## Available records
━━━━━━━━━━━━━━━━━━━━

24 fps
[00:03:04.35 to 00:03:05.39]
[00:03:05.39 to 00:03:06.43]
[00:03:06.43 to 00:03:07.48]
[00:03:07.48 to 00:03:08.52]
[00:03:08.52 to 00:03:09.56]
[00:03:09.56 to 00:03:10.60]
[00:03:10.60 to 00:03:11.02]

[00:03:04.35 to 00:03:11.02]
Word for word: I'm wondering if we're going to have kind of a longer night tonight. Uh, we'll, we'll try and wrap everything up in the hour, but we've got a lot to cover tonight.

━━━━━━━━━━━━━━━━━━━━

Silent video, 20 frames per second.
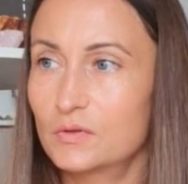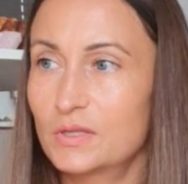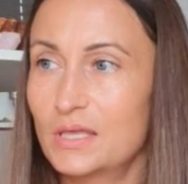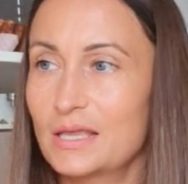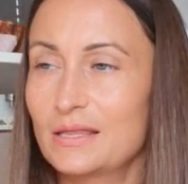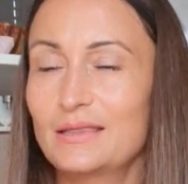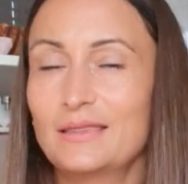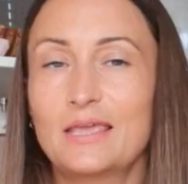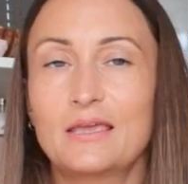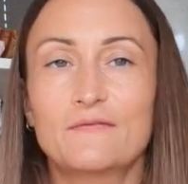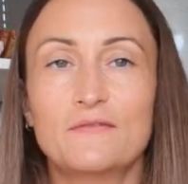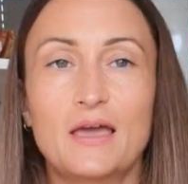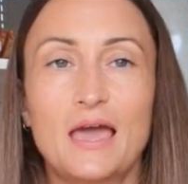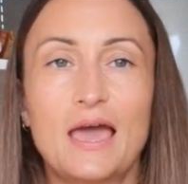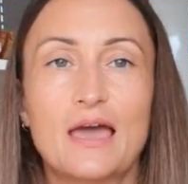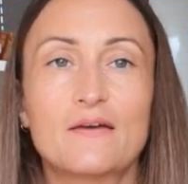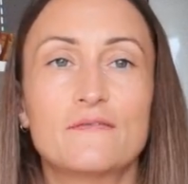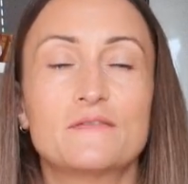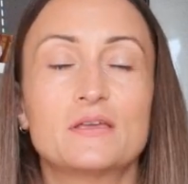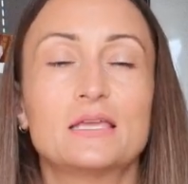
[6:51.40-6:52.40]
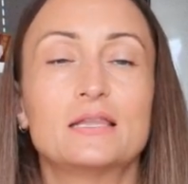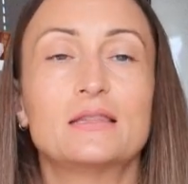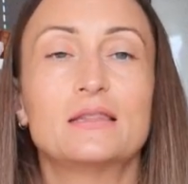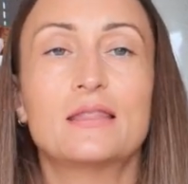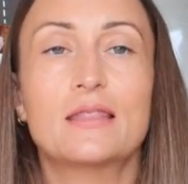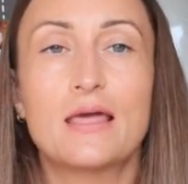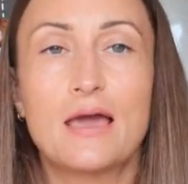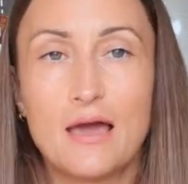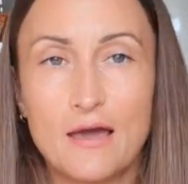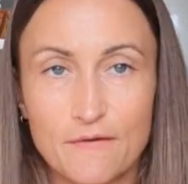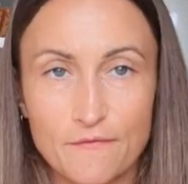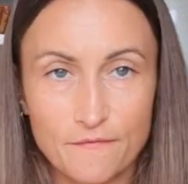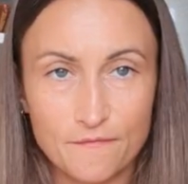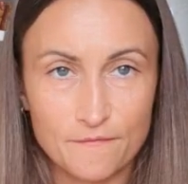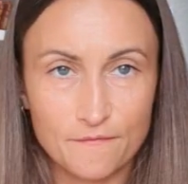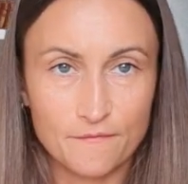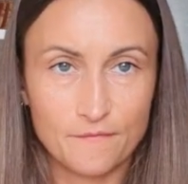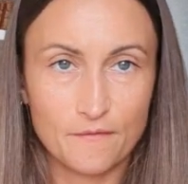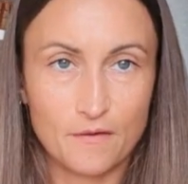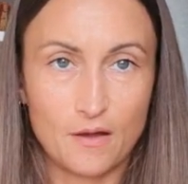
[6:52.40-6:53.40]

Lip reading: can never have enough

━━━━━━━━━━━━━━━━━━━━

## What the exercise asks
Within the listing above, extract exactly the lines from the line with "[00:03:08.52 to 00:03:09.56]" to the line with "Word for word: I'm", the two named lines included, and no others.

## Exercise response
[00:03:08.52 to 00:03:09.56]
[00:03:09.56 to 00:03:10.60]
[00:03:10.60 to 00:03:11.02]

[00:03:04.35 to 00:03:11.02]
Word for word: I'm wondering if we're going to have kind of a longer night tonight. Uh, we'll, we'll try and wrap everything up in the hour, but we've got a lot to cover tonight.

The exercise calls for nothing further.